What you will do: What is needed is an exact transcription of the listing, with the images removed.

**** Data for review

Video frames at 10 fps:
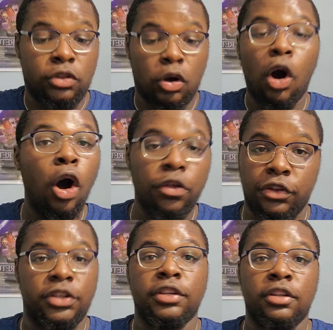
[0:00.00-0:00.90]
all
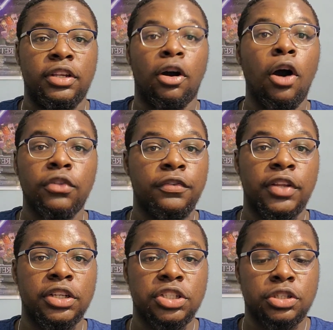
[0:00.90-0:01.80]
the
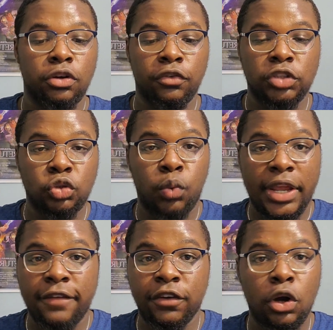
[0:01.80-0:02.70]
villages are just
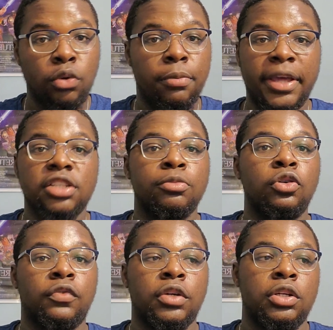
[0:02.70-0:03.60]
waiting for Code to make his
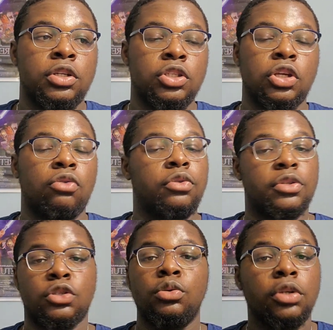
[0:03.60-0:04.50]
move. So the
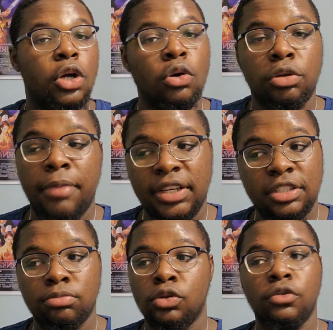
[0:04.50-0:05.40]
sooner Code makes
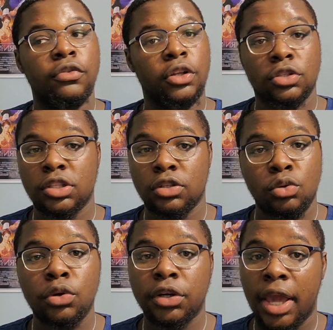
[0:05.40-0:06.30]
his move, the
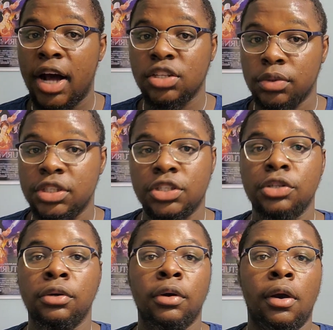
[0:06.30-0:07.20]
sooner chaos will
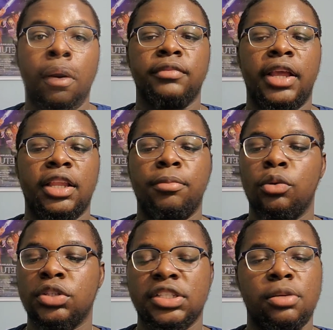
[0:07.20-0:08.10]
ensue. Yeah, let me know
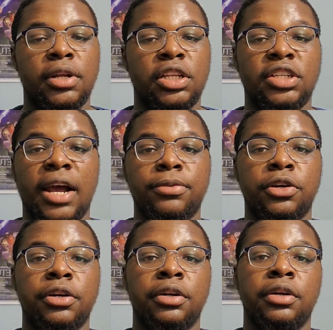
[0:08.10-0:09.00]
what you guys think about the
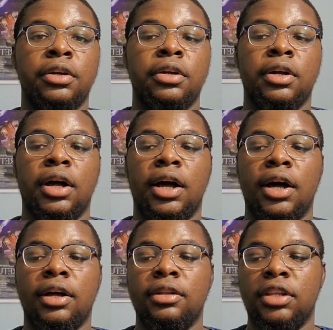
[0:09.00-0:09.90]
chapter.
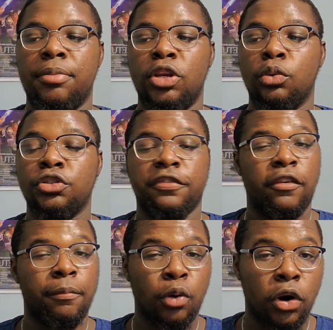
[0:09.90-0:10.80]
Let me know what your
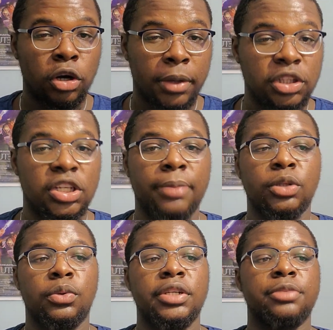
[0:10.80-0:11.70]
favorite part about the chapter
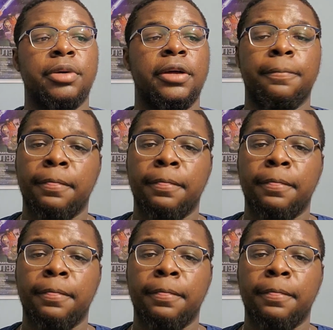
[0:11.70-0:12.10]
was, but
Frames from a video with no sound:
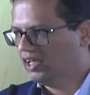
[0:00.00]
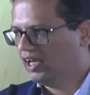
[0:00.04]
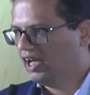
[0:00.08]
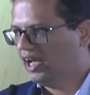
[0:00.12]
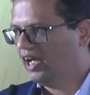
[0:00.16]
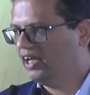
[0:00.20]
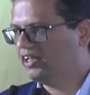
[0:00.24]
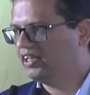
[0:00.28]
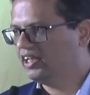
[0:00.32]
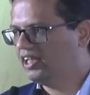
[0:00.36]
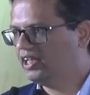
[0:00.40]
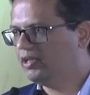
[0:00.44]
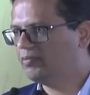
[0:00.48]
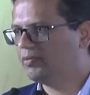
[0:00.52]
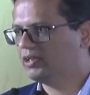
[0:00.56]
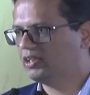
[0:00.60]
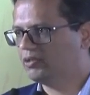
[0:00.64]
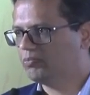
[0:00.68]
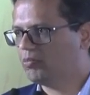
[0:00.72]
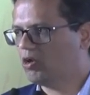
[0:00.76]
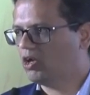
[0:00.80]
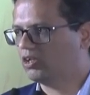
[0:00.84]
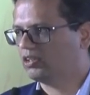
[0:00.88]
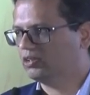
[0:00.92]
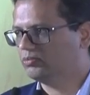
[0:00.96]
and redeem at the
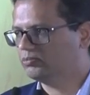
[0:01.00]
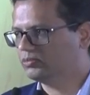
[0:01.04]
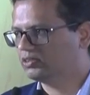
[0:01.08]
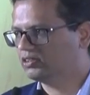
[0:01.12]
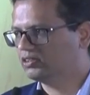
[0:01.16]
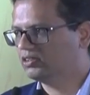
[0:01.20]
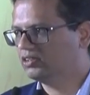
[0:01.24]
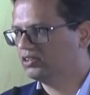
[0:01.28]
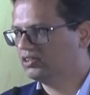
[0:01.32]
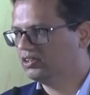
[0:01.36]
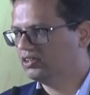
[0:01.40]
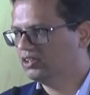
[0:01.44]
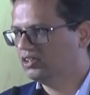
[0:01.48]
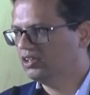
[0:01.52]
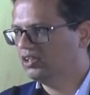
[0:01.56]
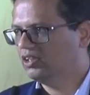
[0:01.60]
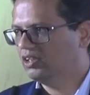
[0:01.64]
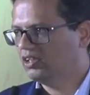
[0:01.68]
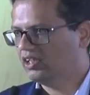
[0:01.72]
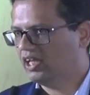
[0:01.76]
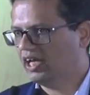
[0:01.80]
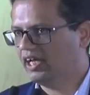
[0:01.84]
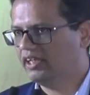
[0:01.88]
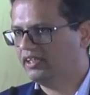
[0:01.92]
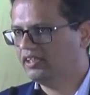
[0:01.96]
bottoms,
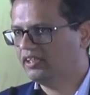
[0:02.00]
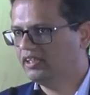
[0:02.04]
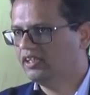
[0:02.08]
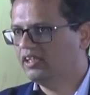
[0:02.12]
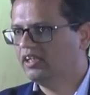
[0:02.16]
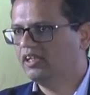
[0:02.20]
right?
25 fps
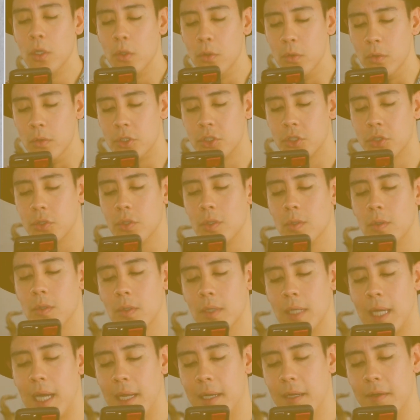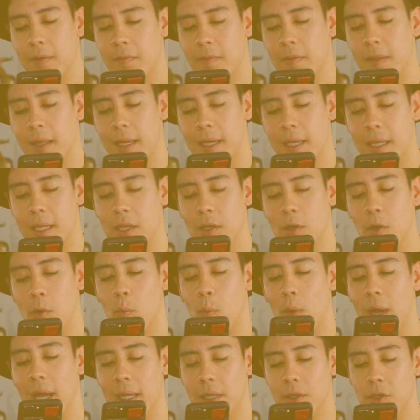neutral, kind of like, you know,
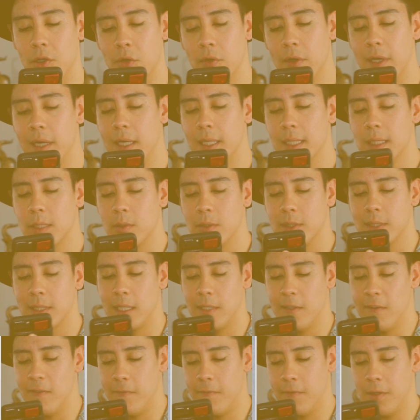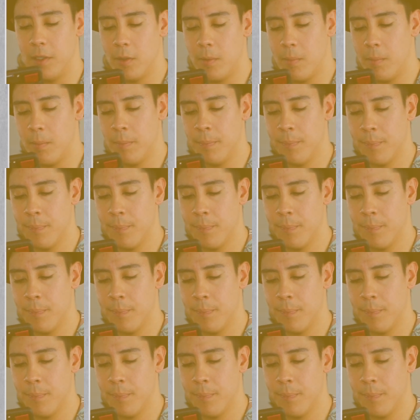white and gray. So it's kind of, you know,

********

Exercise answer:
Video frames at 10 fps:
[0:00.00-0:00.90]
all
[0:00.90-0:01.80]
the
[0:01.80-0:02.70]
villages are just
[0:02.70-0:03.60]
waiting for Code to make his
[0:03.60-0:04.50]
move. So the
[0:04.50-0:05.40]
sooner Code makes
[0:05.40-0:06.30]
his move, the
[0:06.30-0:07.20]
sooner chaos will
[0:07.20-0:08.10]
ensue. Yeah, let me know
[0:08.10-0:09.00]
what you guys think about the
[0:09.00-0:09.90]
chapter.
[0:09.90-0:10.80]
Let me know what your
[0:10.80-0:11.70]
favorite part about the chapter
[0:11.70-0:12.10]
was, but
Frames from a video with no sound:
[0:00.00]
[0:00.04]
[0:00.08]
[0:00.12]
[0:00.16]
[0:00.20]
[0:00.24]
[0:00.28]
[0:00.32]
[0:00.36]
[0:00.40]
[0:00.44]
[0:00.48]
[0:00.52]
[0:00.56]
[0:00.60]
[0:00.64]
[0:00.68]
[0:00.72]
[0:00.76]
[0:00.80]
[0:00.84]
[0:00.88]
[0:00.92]
[0:00.96]
and redeem at the
[0:01.00]
[0:01.04]
[0:01.08]
[0:01.12]
[0:01.16]
[0:01.20]
[0:01.24]
[0:01.28]
[0:01.32]
[0:01.36]
[0:01.40]
[0:01.44]
[0:01.48]
[0:01.52]
[0:01.56]
[0:01.60]
[0:01.64]
[0:01.68]
[0:01.72]
[0:01.76]
[0:01.80]
[0:01.84]
[0:01.88]
[0:01.92]
[0:01.96]
bottoms,
[0:02.00]
[0:02.04]
[0:02.08]
[0:02.12]
[0:02.16]
[0:02.20]
right?
25 fps
neutral, kind of like, you know,
white and gray. So it's kind of, you know,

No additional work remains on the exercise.